Grayland CDP, Washington – Racial and ethnic composition Note: the US Census treats Hispanic/Latino as an ethnic category. This table excludes Latinos from the racial categories and assigns them to a separate category. Hispanics/Latinos may be of any race.
| Race / Ethnicity (NH = Non-Hispanic) | Pop 2000 | Pop 2010 | Pop 2020 | % 2000 | % 2010 | % 2020 |
|---|---|---|---|---|---|---|
| White alone (NH) | 938 | 848 | 719 | 93.61% | 88.98% | 84.89% |
| Black or African American alone (NH) | 4 | 3 | 5 | 0.40% | 0.31% | 0.59% |
| Native American or Alaska Native alone (NH) | 9 | 26 | 11 | 0.90% | 2.73% | 1.30% |
| Asian alone (NH) | 5 | 11 | 6 | 0.50% | 1.15% | 0.71% |
| Native Hawaiian or Pacific Islander alone (NH) | 0 | 0 | 0 | 0.00% | 0.00% | 0.00% |
| Other race alone (NH) | 3 | 3 | 0 | 0.30% | 0.31% | 0.00% |
| Mixed race or Multiracial (NH) | 14 | 22 | 68 | 1.40% | 2.31% | 8.03% |
| Hispanic or Latino (any race) | 29 | 40 | 38 | 2.89% | 4.20% | 4.49% |
| Total | 1,002 | 953 | 847 | 100.00% | 100.00% | 100.00% |

===2000 census===
As of the census of 2000, there were 1,002 people, 502 households, and 275 families residing in the CDP. The population density was 146.6 people per square mile (56.6/km^{2}). There were 902 housing units at an average density of 132.0/sq mi (51.0/km^{2}). The racial makeup of the CDP was 95.11% White, 0.40% African American, 0.90% Native American, 0.50% Asian, 1.70% from other races, and 1.40% from two or more races. Hispanic or Latino of any race were 2.89% of the population. 17.9% were of English, 14.6% German, 8.6% Swedish, 7.5% Norwegian, 7.2% French, 5.5% Scotch-Irish and 5.2% American ancestry according to Census 2000.

There were 502 households, out of which 16.1% had children under the age of 18 living with them, 43.2% were married couples living together, 6.8% had a female householder with no husband present, and 45.2% were non-families. 35.1% of all households were made up of individuals, and 15.3% had someone living alone who was 65 years of age or older. The average household size was 2.00 and the average family size was 2.54.

In the CDP, the population was spread out, with 15.5% under the age of 18, 4.5% from 18 to 24, 22.6% from 25 to 44, 31.5% from 45 to 64, and 25.9% who were 65 years of age or older. The median age was 50 years. For every 100 females, there were 102.0 males. For every 100 females age 18 and over, there were 101.2 males.

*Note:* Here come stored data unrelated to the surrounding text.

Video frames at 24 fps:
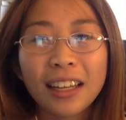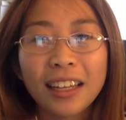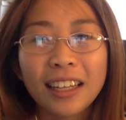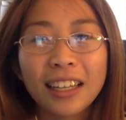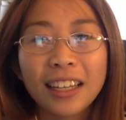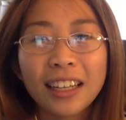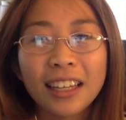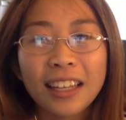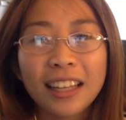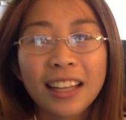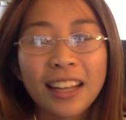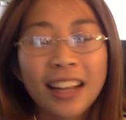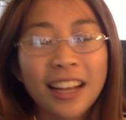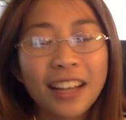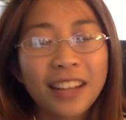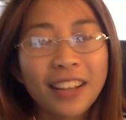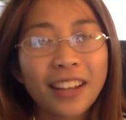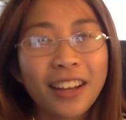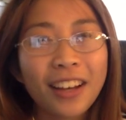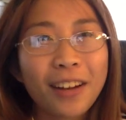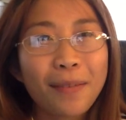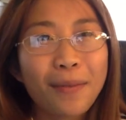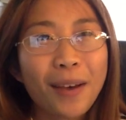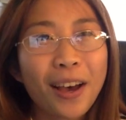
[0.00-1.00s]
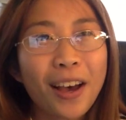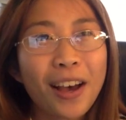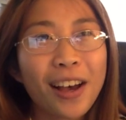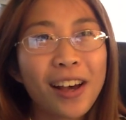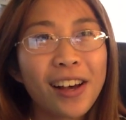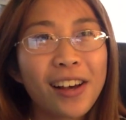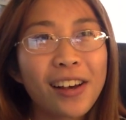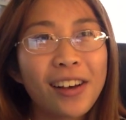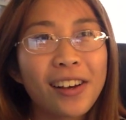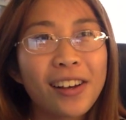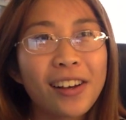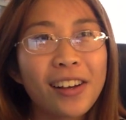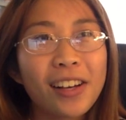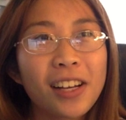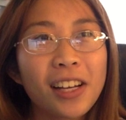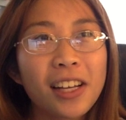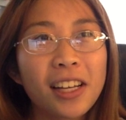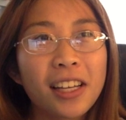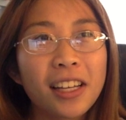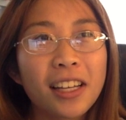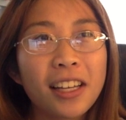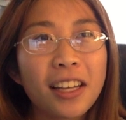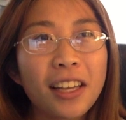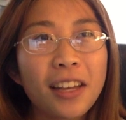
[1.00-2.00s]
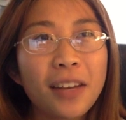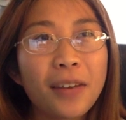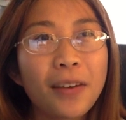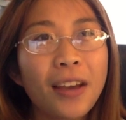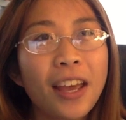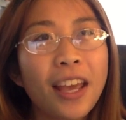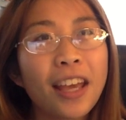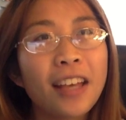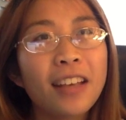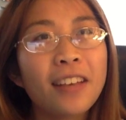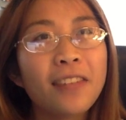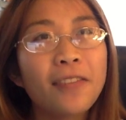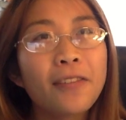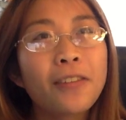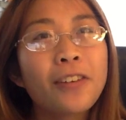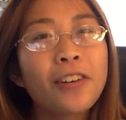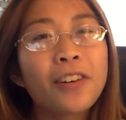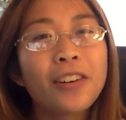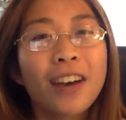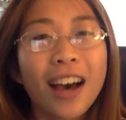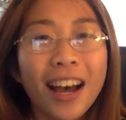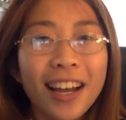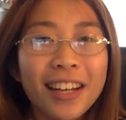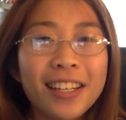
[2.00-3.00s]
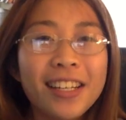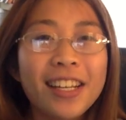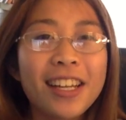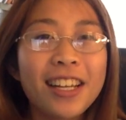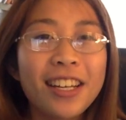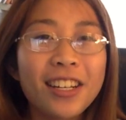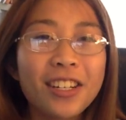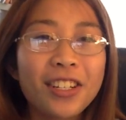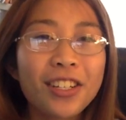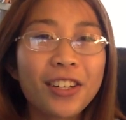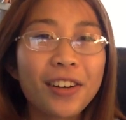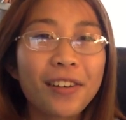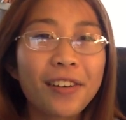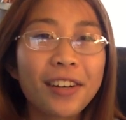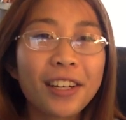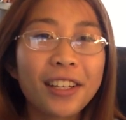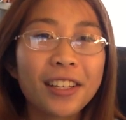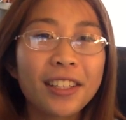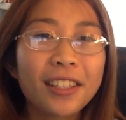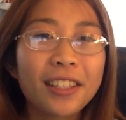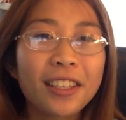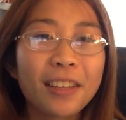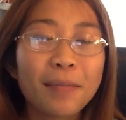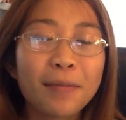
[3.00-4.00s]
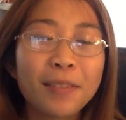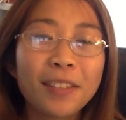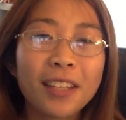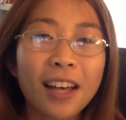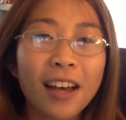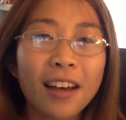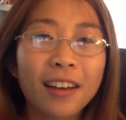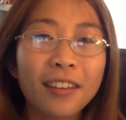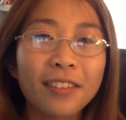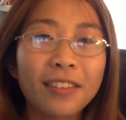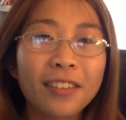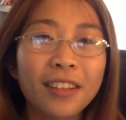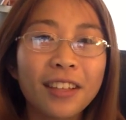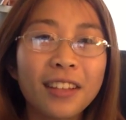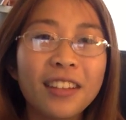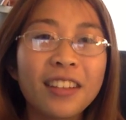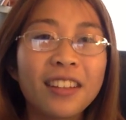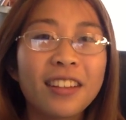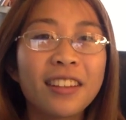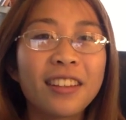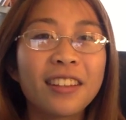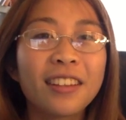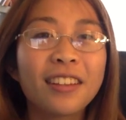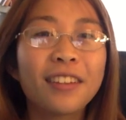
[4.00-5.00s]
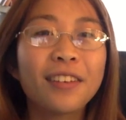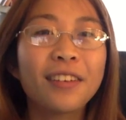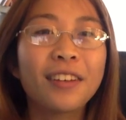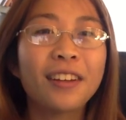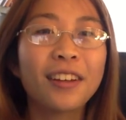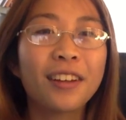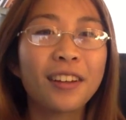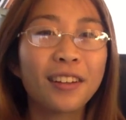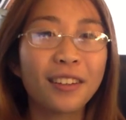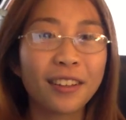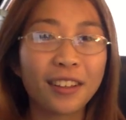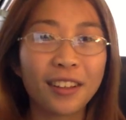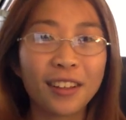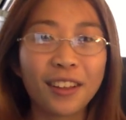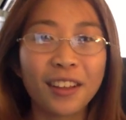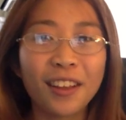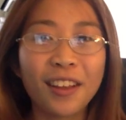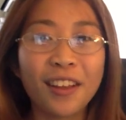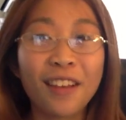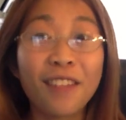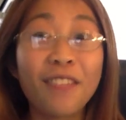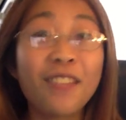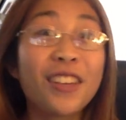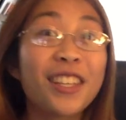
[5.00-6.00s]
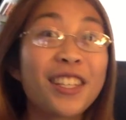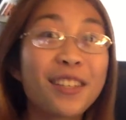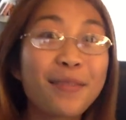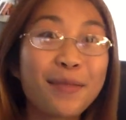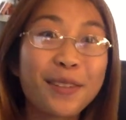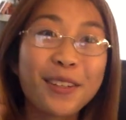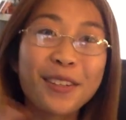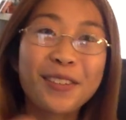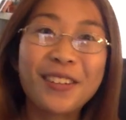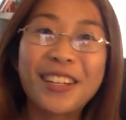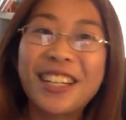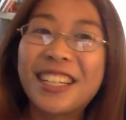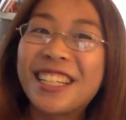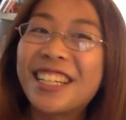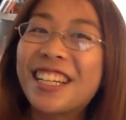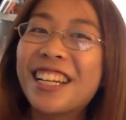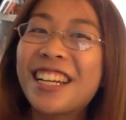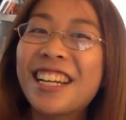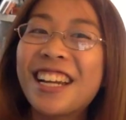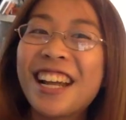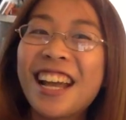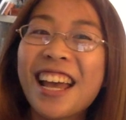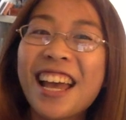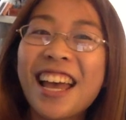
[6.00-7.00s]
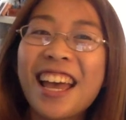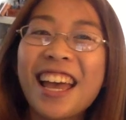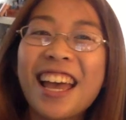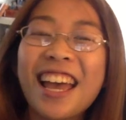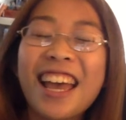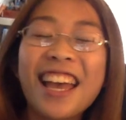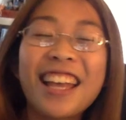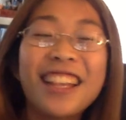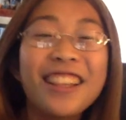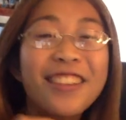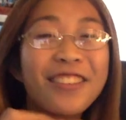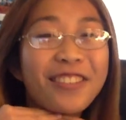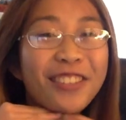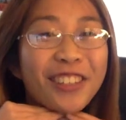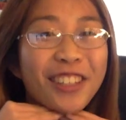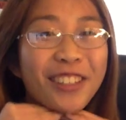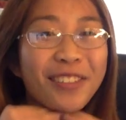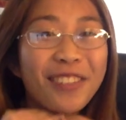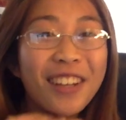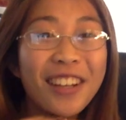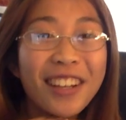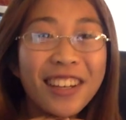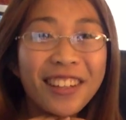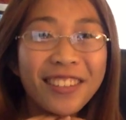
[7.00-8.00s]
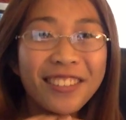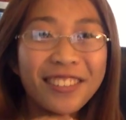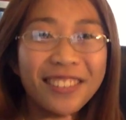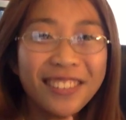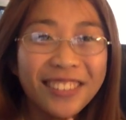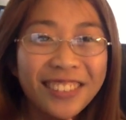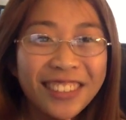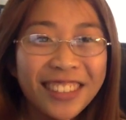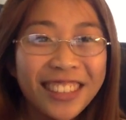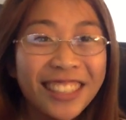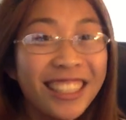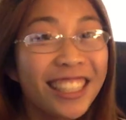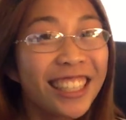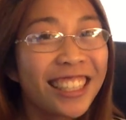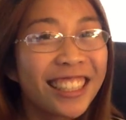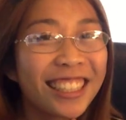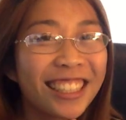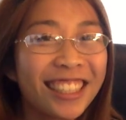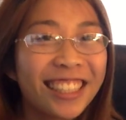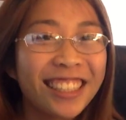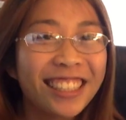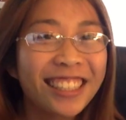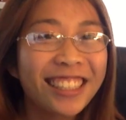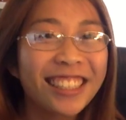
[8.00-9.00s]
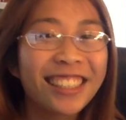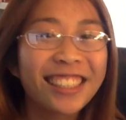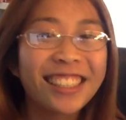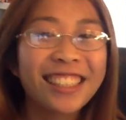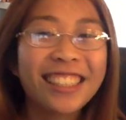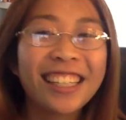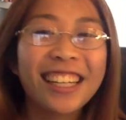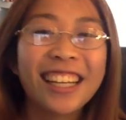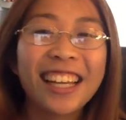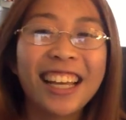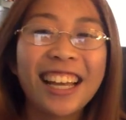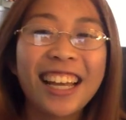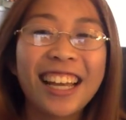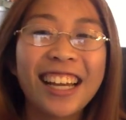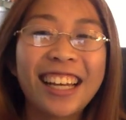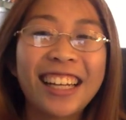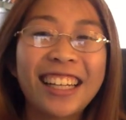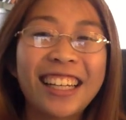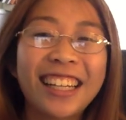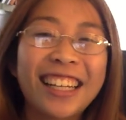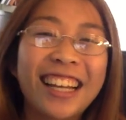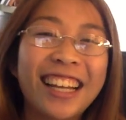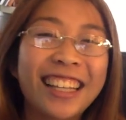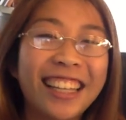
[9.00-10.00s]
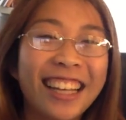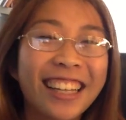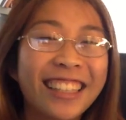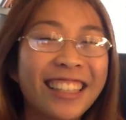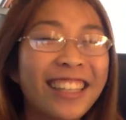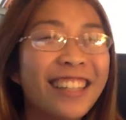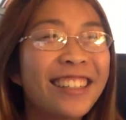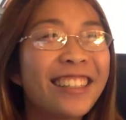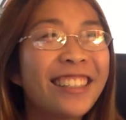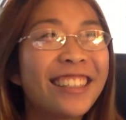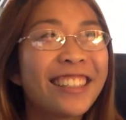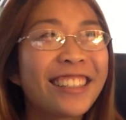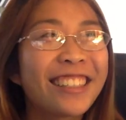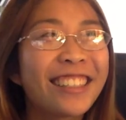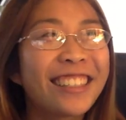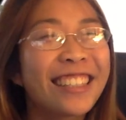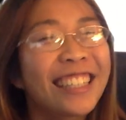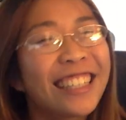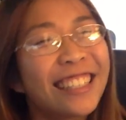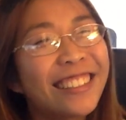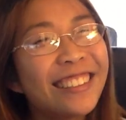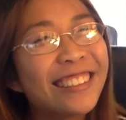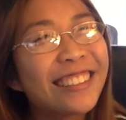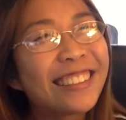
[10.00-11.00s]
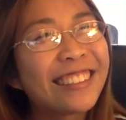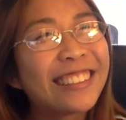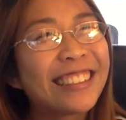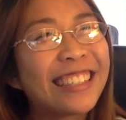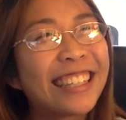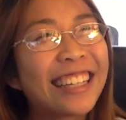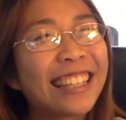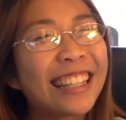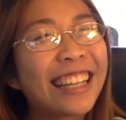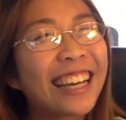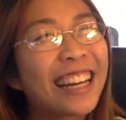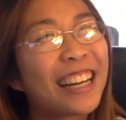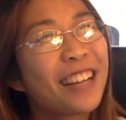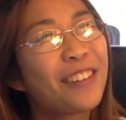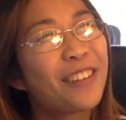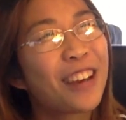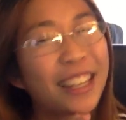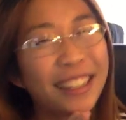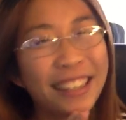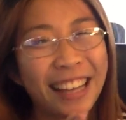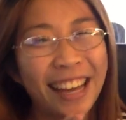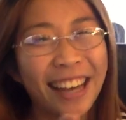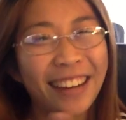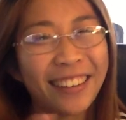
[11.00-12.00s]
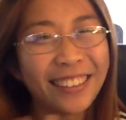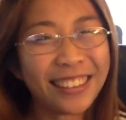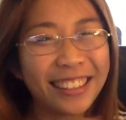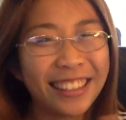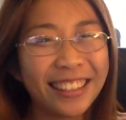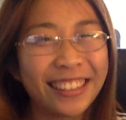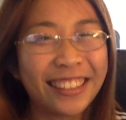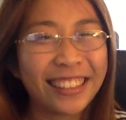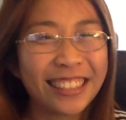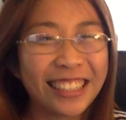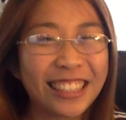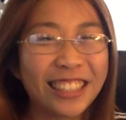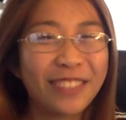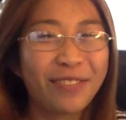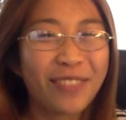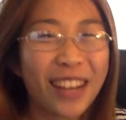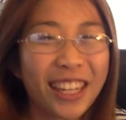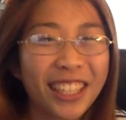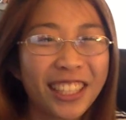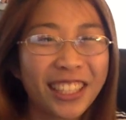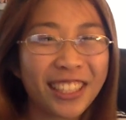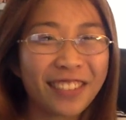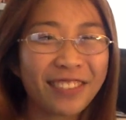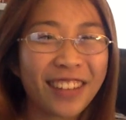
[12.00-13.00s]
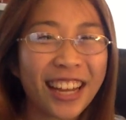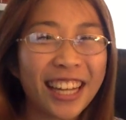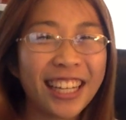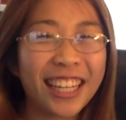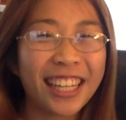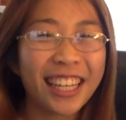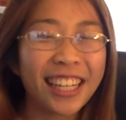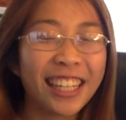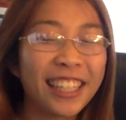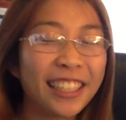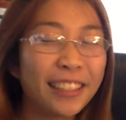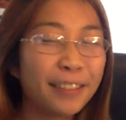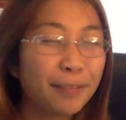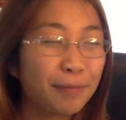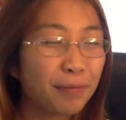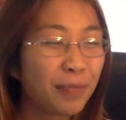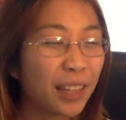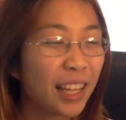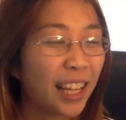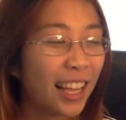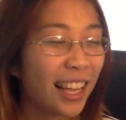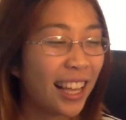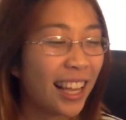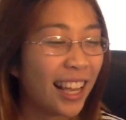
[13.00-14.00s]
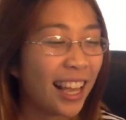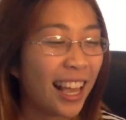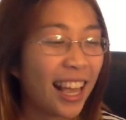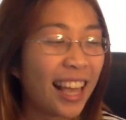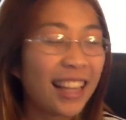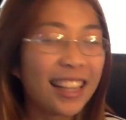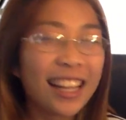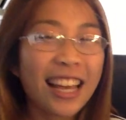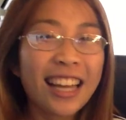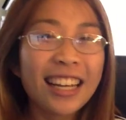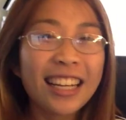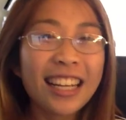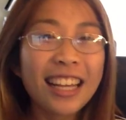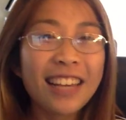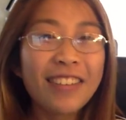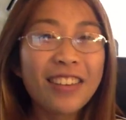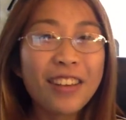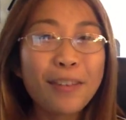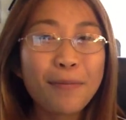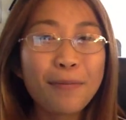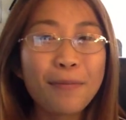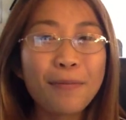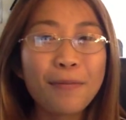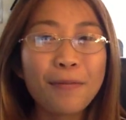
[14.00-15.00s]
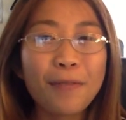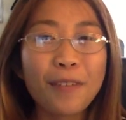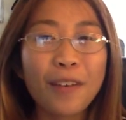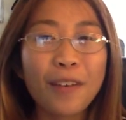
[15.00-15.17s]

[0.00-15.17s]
then I thought about, in a way, well, God did show us himself in the visible region in the form of Jesus. And I thought that was really cool when I thought about that. Well, the spectrum idea. And then even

The median income for a household in the CDP was $25,776, and the median income for a family was $36,979. Males had a median income of $35,833 versus $36,161 for females. The per capita income for the CDP was $21,723. About 9.9% of families and 19.3% of the population were below the poverty line, including 49.6% of those under age 18 and 15.2% of those age 65 or over.

==Transportation==
The nearest major highway is U.S. Route 101, which is accessed using State Route 105.

==Communications==
Grayland is a popular destination for DX-peditions, which can locate and receive radio station signals from nations across the Pacific Ocean.

==Education==
The community is served by the Ocosta School District.